Requirement =>
Every entry should appear in your answer exactly as it does here.

Data records =>

****************************************

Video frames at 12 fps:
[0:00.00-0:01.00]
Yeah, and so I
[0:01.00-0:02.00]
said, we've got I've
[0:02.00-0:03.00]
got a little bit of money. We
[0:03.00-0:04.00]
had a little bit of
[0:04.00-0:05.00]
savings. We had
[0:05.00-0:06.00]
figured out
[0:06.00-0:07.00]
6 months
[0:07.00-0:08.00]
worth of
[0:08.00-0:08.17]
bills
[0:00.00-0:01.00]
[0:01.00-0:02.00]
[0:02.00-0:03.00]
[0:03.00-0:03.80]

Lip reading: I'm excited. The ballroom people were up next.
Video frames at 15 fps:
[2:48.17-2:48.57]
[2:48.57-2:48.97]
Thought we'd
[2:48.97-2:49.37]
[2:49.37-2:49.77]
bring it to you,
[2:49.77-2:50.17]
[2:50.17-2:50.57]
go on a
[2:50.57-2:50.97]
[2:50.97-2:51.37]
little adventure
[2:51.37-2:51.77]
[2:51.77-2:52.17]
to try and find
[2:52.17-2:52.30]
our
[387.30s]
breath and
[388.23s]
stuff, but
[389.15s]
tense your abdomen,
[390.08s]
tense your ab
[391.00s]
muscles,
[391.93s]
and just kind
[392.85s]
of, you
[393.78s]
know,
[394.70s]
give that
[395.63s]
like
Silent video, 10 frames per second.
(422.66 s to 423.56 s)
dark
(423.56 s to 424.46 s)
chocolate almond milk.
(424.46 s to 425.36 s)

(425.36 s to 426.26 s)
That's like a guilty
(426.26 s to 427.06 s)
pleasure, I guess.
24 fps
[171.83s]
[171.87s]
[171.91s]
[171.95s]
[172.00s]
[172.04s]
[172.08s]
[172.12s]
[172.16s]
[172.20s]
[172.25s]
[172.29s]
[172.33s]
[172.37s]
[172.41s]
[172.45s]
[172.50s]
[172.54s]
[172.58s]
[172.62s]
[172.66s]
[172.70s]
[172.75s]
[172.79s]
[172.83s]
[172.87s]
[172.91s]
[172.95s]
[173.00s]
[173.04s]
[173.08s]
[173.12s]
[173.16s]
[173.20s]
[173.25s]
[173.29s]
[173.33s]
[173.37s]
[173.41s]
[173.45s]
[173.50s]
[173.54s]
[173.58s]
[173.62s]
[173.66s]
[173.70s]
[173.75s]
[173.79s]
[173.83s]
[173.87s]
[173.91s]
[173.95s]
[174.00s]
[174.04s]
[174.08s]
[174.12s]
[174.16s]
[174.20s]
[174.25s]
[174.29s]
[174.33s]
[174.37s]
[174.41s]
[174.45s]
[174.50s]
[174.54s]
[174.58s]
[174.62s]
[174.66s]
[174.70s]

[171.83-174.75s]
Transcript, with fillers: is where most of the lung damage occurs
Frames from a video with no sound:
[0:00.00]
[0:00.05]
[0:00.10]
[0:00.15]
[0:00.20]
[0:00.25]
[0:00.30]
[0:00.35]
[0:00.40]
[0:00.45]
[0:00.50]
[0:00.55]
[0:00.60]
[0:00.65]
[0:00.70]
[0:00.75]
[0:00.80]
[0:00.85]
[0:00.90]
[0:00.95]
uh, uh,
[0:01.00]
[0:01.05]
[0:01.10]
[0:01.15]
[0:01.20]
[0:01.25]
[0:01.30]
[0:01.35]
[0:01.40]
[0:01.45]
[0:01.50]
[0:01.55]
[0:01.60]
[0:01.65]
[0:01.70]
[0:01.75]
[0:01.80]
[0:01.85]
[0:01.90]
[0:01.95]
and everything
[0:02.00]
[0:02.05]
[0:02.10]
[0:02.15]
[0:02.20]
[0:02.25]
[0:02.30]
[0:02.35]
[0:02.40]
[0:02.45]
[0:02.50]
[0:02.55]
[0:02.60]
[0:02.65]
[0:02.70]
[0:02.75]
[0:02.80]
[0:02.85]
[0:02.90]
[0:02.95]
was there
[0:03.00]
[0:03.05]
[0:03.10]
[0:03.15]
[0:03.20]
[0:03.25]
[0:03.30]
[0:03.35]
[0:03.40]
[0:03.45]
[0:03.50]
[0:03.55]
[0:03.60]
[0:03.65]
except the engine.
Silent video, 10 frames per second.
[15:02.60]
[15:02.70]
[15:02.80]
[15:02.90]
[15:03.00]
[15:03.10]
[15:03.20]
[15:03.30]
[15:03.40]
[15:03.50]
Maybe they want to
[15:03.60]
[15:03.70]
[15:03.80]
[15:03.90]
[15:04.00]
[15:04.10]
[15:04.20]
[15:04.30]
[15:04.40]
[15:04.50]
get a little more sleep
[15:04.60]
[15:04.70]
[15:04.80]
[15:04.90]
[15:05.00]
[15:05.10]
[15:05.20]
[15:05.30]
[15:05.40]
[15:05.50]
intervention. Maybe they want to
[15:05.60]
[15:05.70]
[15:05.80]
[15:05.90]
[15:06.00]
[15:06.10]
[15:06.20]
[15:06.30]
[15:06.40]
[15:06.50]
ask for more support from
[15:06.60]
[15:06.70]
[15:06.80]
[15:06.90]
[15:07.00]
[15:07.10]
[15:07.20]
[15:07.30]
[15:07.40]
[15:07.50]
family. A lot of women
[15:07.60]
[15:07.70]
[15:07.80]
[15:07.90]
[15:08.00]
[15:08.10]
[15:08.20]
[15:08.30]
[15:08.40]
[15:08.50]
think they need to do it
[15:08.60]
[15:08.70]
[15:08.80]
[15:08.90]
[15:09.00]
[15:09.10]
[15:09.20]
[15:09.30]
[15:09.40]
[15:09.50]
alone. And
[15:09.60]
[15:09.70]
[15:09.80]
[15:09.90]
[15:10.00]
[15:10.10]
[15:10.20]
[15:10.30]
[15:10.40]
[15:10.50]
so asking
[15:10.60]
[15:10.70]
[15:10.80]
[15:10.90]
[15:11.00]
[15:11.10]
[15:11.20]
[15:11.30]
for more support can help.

****************************************

Exercise solution =>
Video frames at 12 fps:
[0:00.00-0:01.00]
Yeah, and so I
[0:01.00-0:02.00]
said, we've got I've
[0:02.00-0:03.00]
got a little bit of money. We
[0:03.00-0:04.00]
had a little bit of
[0:04.00-0:05.00]
savings. We had
[0:05.00-0:06.00]
figured out
[0:06.00-0:07.00]
6 months
[0:07.00-0:08.00]
worth of
[0:08.00-0:08.17]
bills
[0:00.00-0:01.00]
[0:01.00-0:02.00]
[0:02.00-0:03.00]
[0:03.00-0:03.80]

Lip reading: I'm excited. The ballroom people were up next.
Video frames at 15 fps:
[2:48.17-2:48.57]
[2:48.57-2:48.97]
Thought we'd
[2:48.97-2:49.37]
[2:49.37-2:49.77]
bring it to you,
[2:49.77-2:50.17]
[2:50.17-2:50.57]
go on a
[2:50.57-2:50.97]
[2:50.97-2:51.37]
little adventure
[2:51.37-2:51.77]
[2:51.77-2:52.17]
to try and find
[2:52.17-2:52.30]
our
[387.30s]
breath and
[388.23s]
stuff, but
[389.15s]
tense your abdomen,
[390.08s]
tense your ab
[391.00s]
muscles,
[391.93s]
and just kind
[392.85s]
of, you
[393.78s]
know,
[394.70s]
give that
[395.63s]
like
Silent video, 10 frames per second.
(422.66 s to 423.56 s)
dark
(423.56 s to 424.46 s)
chocolate almond milk.
(424.46 s to 425.36 s)

(425.36 s to 426.26 s)
That's like a guilty
(426.26 s to 427.06 s)
pleasure, I guess.
24 fps
[171.83s]
[171.87s]
[171.91s]
[171.95s]
[172.00s]
[172.04s]
[172.08s]
[172.12s]
[172.16s]
[172.20s]
[172.25s]
[172.29s]
[172.33s]
[172.37s]
[172.41s]
[172.45s]
[172.50s]
[172.54s]
[172.58s]
[172.62s]
[172.66s]
[172.70s]
[172.75s]
[172.79s]
[172.83s]
[172.87s]
[172.91s]
[172.95s]
[173.00s]
[173.04s]
[173.08s]
[173.12s]
[173.16s]
[173.20s]
[173.25s]
[173.29s]
[173.33s]
[173.37s]
[173.41s]
[173.45s]
[173.50s]
[173.54s]
[173.58s]
[173.62s]
[173.66s]
[173.70s]
[173.75s]
[173.79s]
[173.83s]
[173.87s]
[173.91s]
[173.95s]
[174.00s]
[174.04s]
[174.08s]
[174.12s]
[174.16s]
[174.20s]
[174.25s]
[174.29s]
[174.33s]
[174.37s]
[174.41s]
[174.45s]
[174.50s]
[174.54s]
[174.58s]
[174.62s]
[174.66s]
[174.70s]

[171.83-174.75s]
Transcript, with fillers: is where most of the lung damage occurs
Frames from a video with no sound:
[0:00.00]
[0:00.05]
[0:00.10]
[0:00.15]
[0:00.20]
[0:00.25]
[0:00.30]
[0:00.35]
[0:00.40]
[0:00.45]
[0:00.50]
[0:00.55]
[0:00.60]
[0:00.65]
[0:00.70]
[0:00.75]
[0:00.80]
[0:00.85]
[0:00.90]
[0:00.95]
uh, uh,
[0:01.00]
[0:01.05]
[0:01.10]
[0:01.15]
[0:01.20]
[0:01.25]
[0:01.30]
[0:01.35]
[0:01.40]
[0:01.45]
[0:01.50]
[0:01.55]
[0:01.60]
[0:01.65]
[0:01.70]
[0:01.75]
[0:01.80]
[0:01.85]
[0:01.90]
[0:01.95]
and everything
[0:02.00]
[0:02.05]
[0:02.10]
[0:02.15]
[0:02.20]
[0:02.25]
[0:02.30]
[0:02.35]
[0:02.40]
[0:02.45]
[0:02.50]
[0:02.55]
[0:02.60]
[0:02.65]
[0:02.70]
[0:02.75]
[0:02.80]
[0:02.85]
[0:02.90]
[0:02.95]
was there
[0:03.00]
[0:03.05]
[0:03.10]
[0:03.15]
[0:03.20]
[0:03.25]
[0:03.30]
[0:03.35]
[0:03.40]
[0:03.45]
[0:03.50]
[0:03.55]
[0:03.60]
[0:03.65]
except the engine.
Silent video, 10 frames per second.
[15:02.60]
[15:02.70]
[15:02.80]
[15:02.90]
[15:03.00]
[15:03.10]
[15:03.20]
[15:03.30]
[15:03.40]
[15:03.50]
Maybe they want to
[15:03.60]
[15:03.70]
[15:03.80]
[15:03.90]
[15:04.00]
[15:04.10]
[15:04.20]
[15:04.30]
[15:04.40]
[15:04.50]
get a little more sleep
[15:04.60]
[15:04.70]
[15:04.80]
[15:04.90]
[15:05.00]
[15:05.10]
[15:05.20]
[15:05.30]
[15:05.40]
[15:05.50]
intervention. Maybe they want to
[15:05.60]
[15:05.70]
[15:05.80]
[15:05.90]
[15:06.00]
[15:06.10]
[15:06.20]
[15:06.30]
[15:06.40]
[15:06.50]
ask for more support from
[15:06.60]
[15:06.70]
[15:06.80]
[15:06.90]
[15:07.00]
[15:07.10]
[15:07.20]
[15:07.30]
[15:07.40]
[15:07.50]
family. A lot of women
[15:07.60]
[15:07.70]
[15:07.80]
[15:07.90]
[15:08.00]
[15:08.10]
[15:08.20]
[15:08.30]
[15:08.40]
[15:08.50]
think they need to do it
[15:08.60]
[15:08.70]
[15:08.80]
[15:08.90]
[15:09.00]
[15:09.10]
[15:09.20]
[15:09.30]
[15:09.40]
[15:09.50]
alone. And
[15:09.60]
[15:09.70]
[15:09.80]
[15:09.90]
[15:10.00]
[15:10.10]
[15:10.20]
[15:10.30]
[15:10.40]
[15:10.50]
so asking
[15:10.60]
[15:10.70]
[15:10.80]
[15:10.90]
[15:11.00]
[15:11.10]
[15:11.20]
[15:11.30]
for more support can help.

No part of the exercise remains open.